◆ PROBLEM STATEMENT
Could you retype the entries below exactly, omitting every picture?

[Saved data entries]
>>>
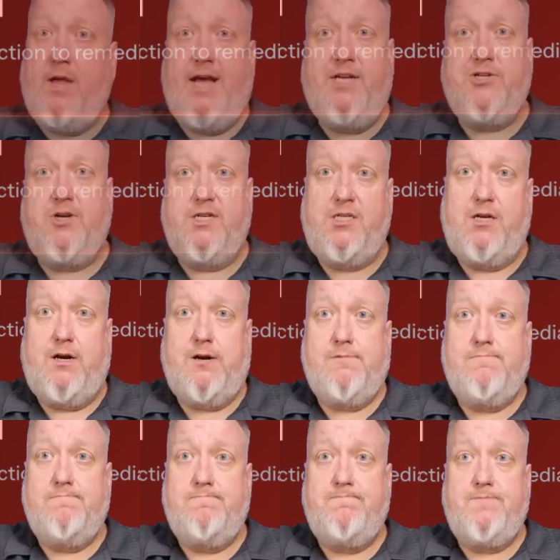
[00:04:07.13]
address here.
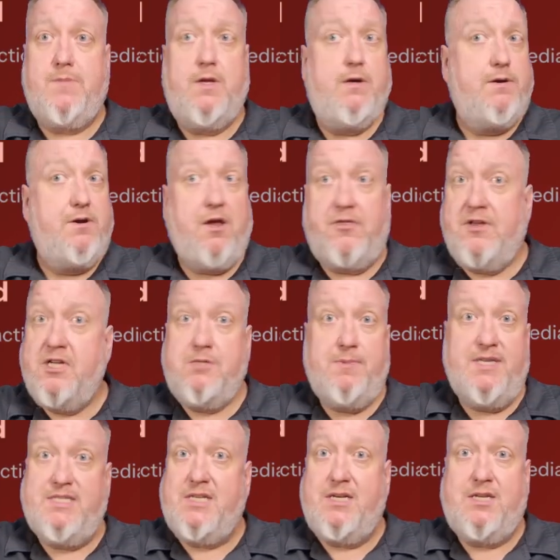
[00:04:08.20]
Nothing has
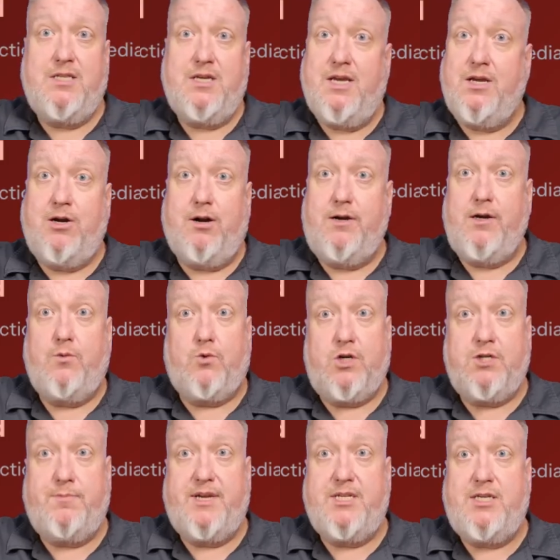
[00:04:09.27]
been sent to the GitGuardian
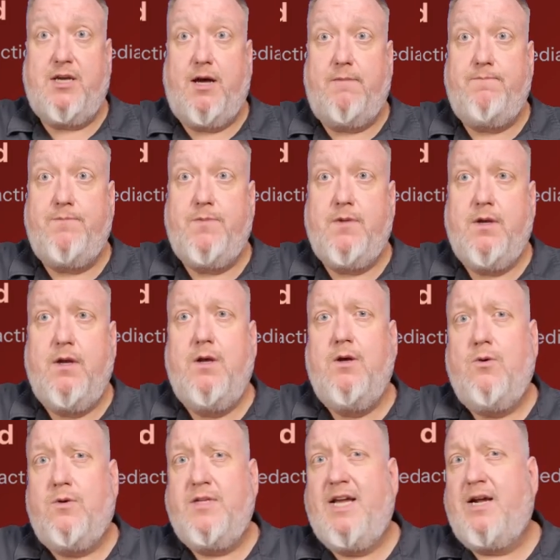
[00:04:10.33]
Workspace yet.
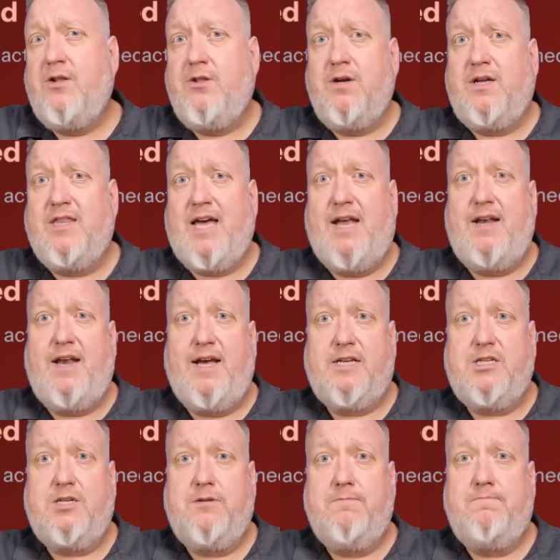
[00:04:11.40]
We'll take a look at that
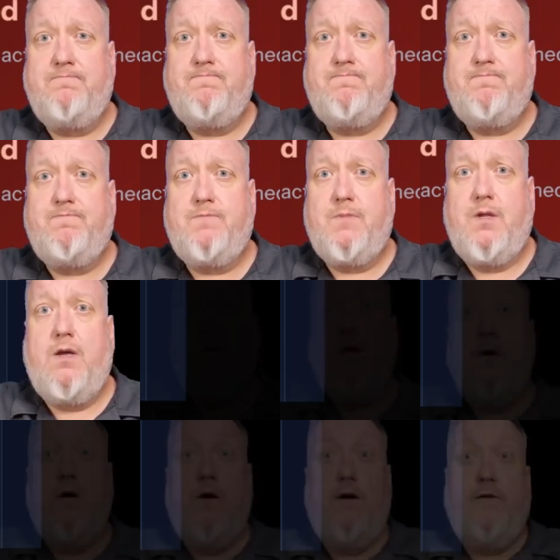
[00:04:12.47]
next.
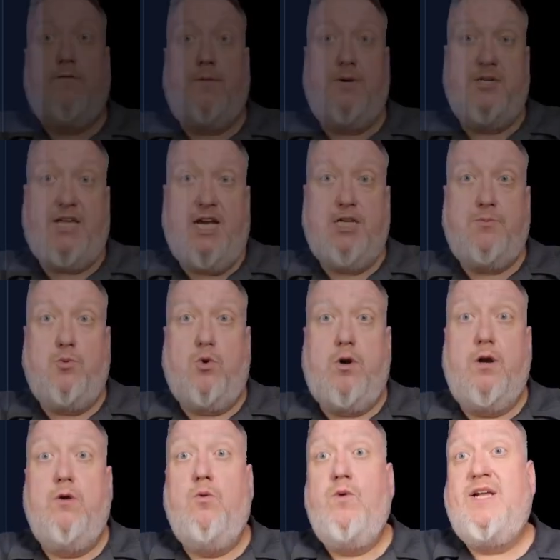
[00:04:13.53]
From our
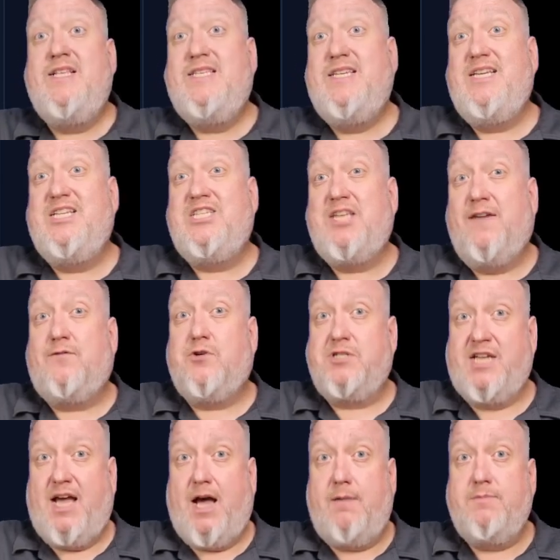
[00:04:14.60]
dashboard, we can see several
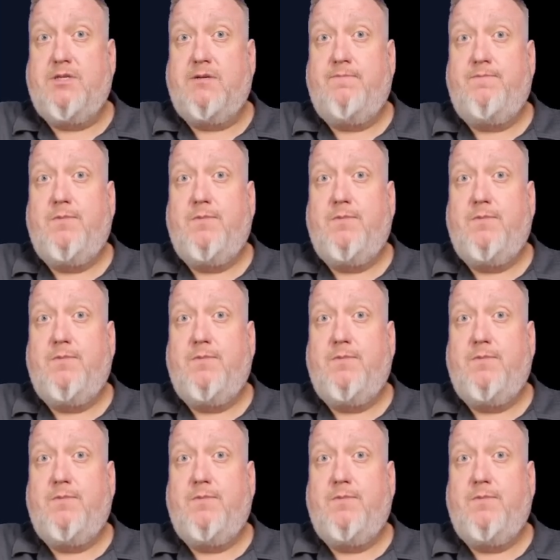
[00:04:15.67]
tabs.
<<<
◆ EXERCISE OUTPUT
[00:04:07.13]
address here.
[00:04:08.20]
Nothing has
[00:04:09.27]
been sent to the GitGuardian
[00:04:10.33]
Workspace yet.
[00:04:11.40]
We'll take a look at that
[00:04:12.47]
next.
[00:04:13.53]
From our
[00:04:14.60]
dashboard, we can see several
[00:04:15.67]
tabs.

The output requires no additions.